BPJS Kesehatan: Risiko Gagal Bayar Tagihan RS Bisa Ditekan Kalau Iuran Naik

BPJS Kesehatan: Risiko Gagal Bayar Tagihan RS Bisa Ditekan Kalau Iuran Naik

TRIBUNNEWS.COM, JAKARTA - Pemerintah berencana menaikkan iuran program Jaminan Kesehatan Nasional (JKN). Tak hanya menaikkan iuran peserta Penerima Bantuan Iuran (PBI), pemerintah juga akan menaikkan iuran untuk peserta mandiri.

Mengacu pada usulan Dewan Jaminan Sosial Nasional (DJSN), iuran untuk peserta PBI dan peserta mandiri kelas 3 akan naik menjadi Rp 42.000 per bulan per orang.

Lalu, untuk kelas 2 dan kelas 1 masing-masing diusulkan meningkat menjadi Rp 75.000 dan Rp 120.000 per bulan per orang.

Kepala Humas BPJS Kesehatan Iqbal Anas Ma’ruf mengatakan, permasalahan dari awal program JKN dikarenakan penetapan iuran belum sesuai dengan peraturan ideal.

“Harusnya sesuai perhitungan aktuaria,” katanya kepada Kontan.co.id, Minggu (15/9/2019).

Iqbal menambahkan jika 100% peserta BPJS membayarkan iurannya, kekurangan pembiayaan bakal masih terjadi.

Sesuai dengan Peraturan pemerintah tahun nomor 82 tahun 2013 tentang Modal Awal untuk BPJS Kesehatan menyebutkan, jika terjadi dana jaminan sosial negatif, maka langkahnya adalah menyesuaikan iuran, menyesuaikan manfaat, dan memberikan suntikan dana ke dalam program JKN-KIS.

Untuk rumahsakit yang melayani pasien BPJS, Iqbal mengatakan BPJS Kesehatan bakal memastikan soal pembayaran jika iuran yang diterima mencukupi.

Catatan Kontan.co.id, masalah keuangan yang dihadapi Badan Penyelenggara Jaminan Sosial (BPJS) Kesehatan tak kunjung usai.

Malah, tunggakan tagihan dari rumah sakit yang menumpuk membuat BPJS Kesehatan wajib menanggung denda. Sampai Juni 2019, posisi gagal bayar mencapai Rp 7 triliun.

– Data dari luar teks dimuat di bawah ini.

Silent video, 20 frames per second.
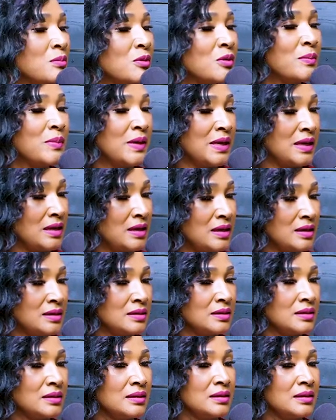being,
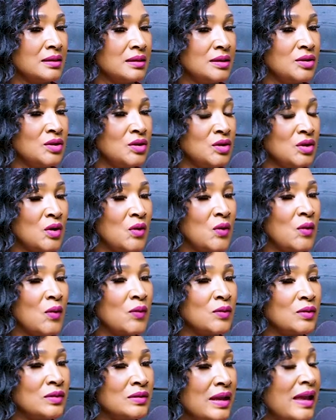you know,
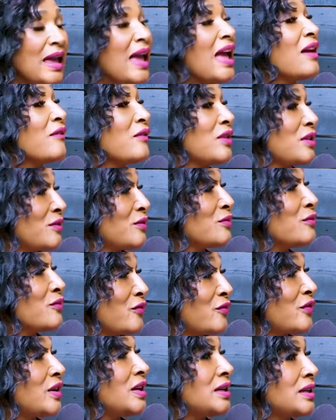having
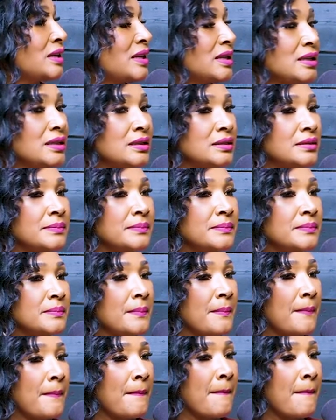fun mm-hmm.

Sebelumnya, Kepala Biro Komunikasi dan Layanan Informasi (Kepala Biro KLI) Kemenkeu Nufransa Wira Sakti mengatakan salah satu penyebab utama defisit program Jaminan Kesehatan Nasional (JKN) yang sudah terjadi sejak awal pelaksanaannya adalah besaran iuran yang underpriced dan adverse selection pada peserta mandiri.

Sampai akhir tahun 2018, tingkat keaktifan peserta mandiri hanya 53,7%.

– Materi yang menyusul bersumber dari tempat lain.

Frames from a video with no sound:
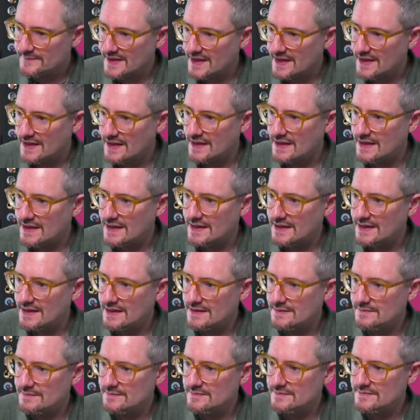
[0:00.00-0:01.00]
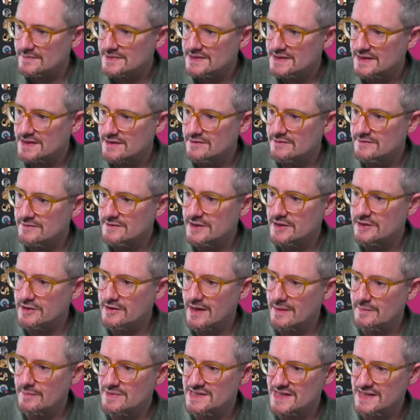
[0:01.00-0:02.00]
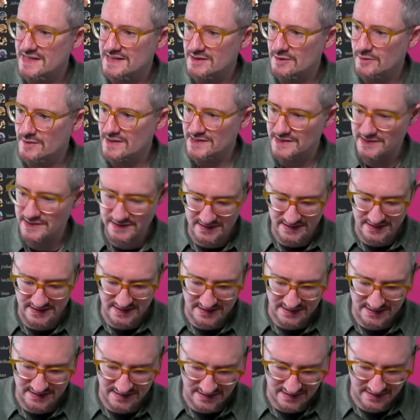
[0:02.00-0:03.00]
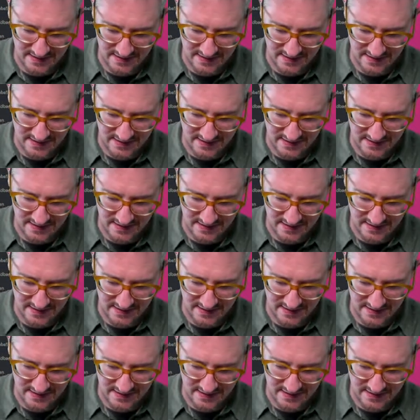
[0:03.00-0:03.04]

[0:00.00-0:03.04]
CueCam presenter questions.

Iqbal mengatakan, pihaknya tetap mengejar jumlah peserta JKN. Rencananya, melalui partisipasi instansi publik lain.

“Misalnya ketika mengurus SIM, STNK, harus ditanya sudah terdaftar JKN atau belum. Ini masih disiapkan regulasinya, semoga bisa cepat,” tambahnya.